What is ridiculus, is that as the clubhead spreed goes up, the ball goes  expodentionally further (nice spelling) ;D.
« Last Edit: April 22, 2006, 06:08:26 AM by cary lichtenstein »
Live Jupiter, Fl, was  4 handicap, played top 100 US, top 75 World. Great memories, no longer play, 4 back surgeries. I don't miss a lot of things about golf, life is simpler with out it. I miss my 60 degree wedge shots, don't miss nasty weather, icing, back spasms.

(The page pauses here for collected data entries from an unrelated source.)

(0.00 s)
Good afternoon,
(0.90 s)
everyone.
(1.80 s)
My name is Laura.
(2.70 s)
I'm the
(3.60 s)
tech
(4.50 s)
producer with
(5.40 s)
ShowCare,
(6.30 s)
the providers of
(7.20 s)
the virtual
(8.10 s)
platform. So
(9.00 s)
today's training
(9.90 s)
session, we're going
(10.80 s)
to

Last course I played was Augusta

Jin Kim

  • Karma: +0/-0
Re:Does anyone wish technology had never inproved??
« Reply #7 on: April 22, 2006, 08:13:12 AM »
No.

Doug Siebert

  • Karma: +0/-0
Re:Does anyone wish technology had never improved??
« Reply #8 on: April 27, 2006, 01:03:02 AM »
I think its important to distinguish between technology improvements that were primarily driven by a desire to make equipment less expensive and/or more consistent versus making the game easier:

cheaper/more consistent:
featherie -> gutty (which I believe DECREASED driving distance)
gutty -> haskell
hickory -> steel
forged -> cast
balata -> surlyn
persimmon -> steel (this really belongs on both lists)

easier:
sand wedge
cavity back
graphite shafts (if you believe more distance = easier)
square grooves
Ti/big ass drivers
multilayer balls

Other than the SW, all the changes on my second list have taken place in the lifetimes of most of us reading this, while most changes on the first list occurred before our birth.  Its not technology per se that's a problem, its using technology for the sake of making the game easier.

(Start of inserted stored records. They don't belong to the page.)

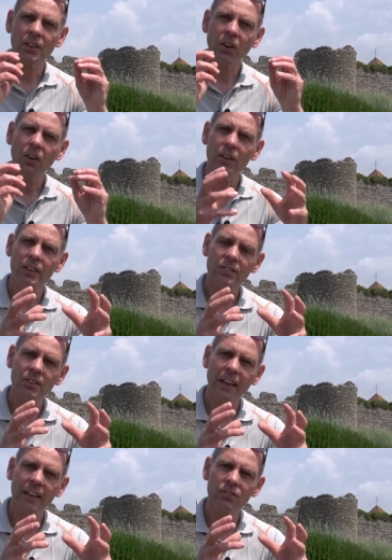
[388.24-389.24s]
God is
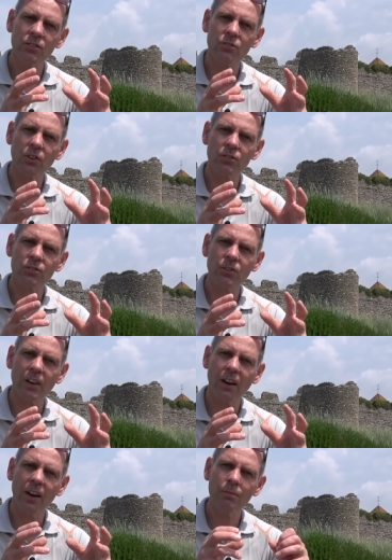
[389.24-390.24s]
saying to
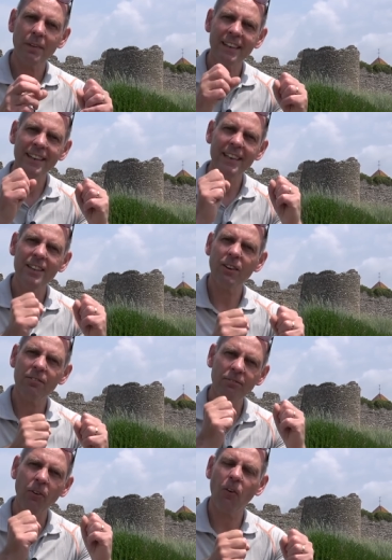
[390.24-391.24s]
Joshua, I'm neither
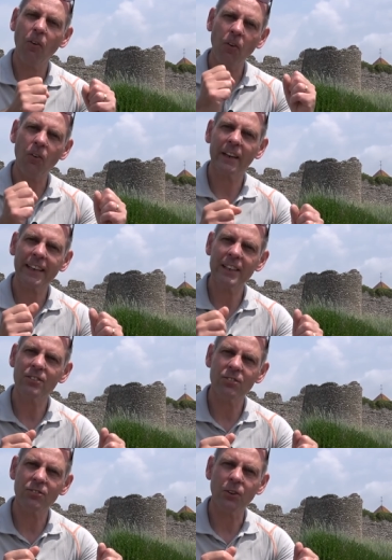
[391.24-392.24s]
for or
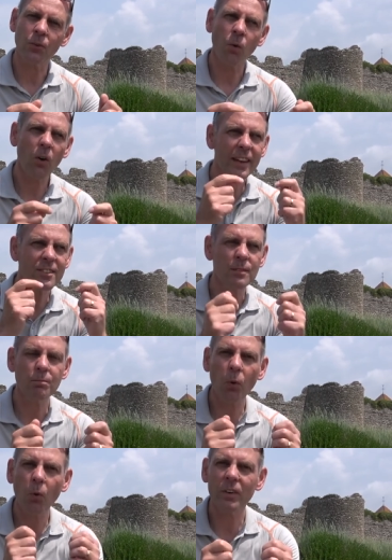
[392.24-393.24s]
against you. What is
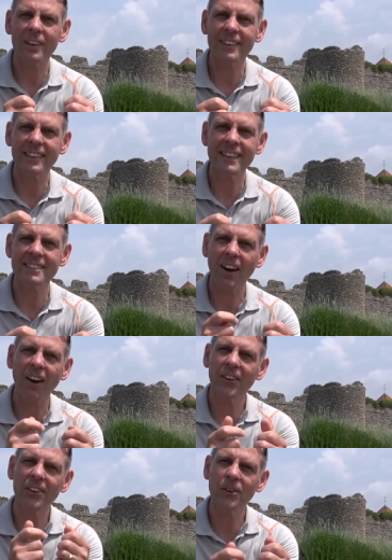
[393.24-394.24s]
important is,
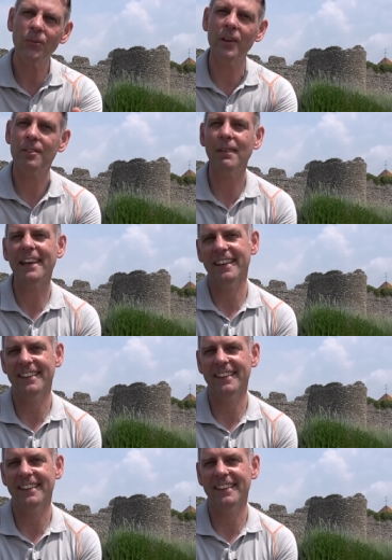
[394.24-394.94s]
are you with me?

And we aren't remotely close to being done yet regardless of the what some former USGA officials believe -- we haven't begun to tap the potential technology has to make the game easier just via the shaft, even if the clubhead and ball technology was frozen in time.

Jordan may look back at 2006 with fondness as a time when skill really meant something in golf after he plays 18 with his clubs that have shafts that weigh 5 grams and have been computer designed and manufactured in 2 minutes while he waits based on exact measurements of his swing, to accelerate through impact like a bullwhip and perhaps mitigate the effects of swing flaws that would otherwise tend towards heel hits and a bit of a slice.
My hovercraft is full of eels.

Tom_Doak

  • Karma: +3/-1
Re:Does anyone wish technology had never improved??
« Reply #9 on: April 27, 2006, 02:45:53 AM »
Doug:

Years ago I thought that if square grooves were really that good, then they would drastically reduce the cost of golf because fairway conditioning could go back to slightly shaggy and brown and chemical-free.

Unfortunately, American golfers didn't pick up on that aspect.

Bryan Izatt

  • Karma: +0/-0
Re:Does anyone wish technology had never improved??
« Reply #10 on: April 27, 2006, 03:16:44 AM »
Tom,

Are we wasting our breath because we can never go back as the Luddites want?

Given the carping on the AS thread about conditions there, perhaps the American (Indian) golfers got it.  It was just the rest didn't.  Of course the Scots have always understood conditioning, technology or not.

And, who drives these directions anyway?  Is it really the American golfer?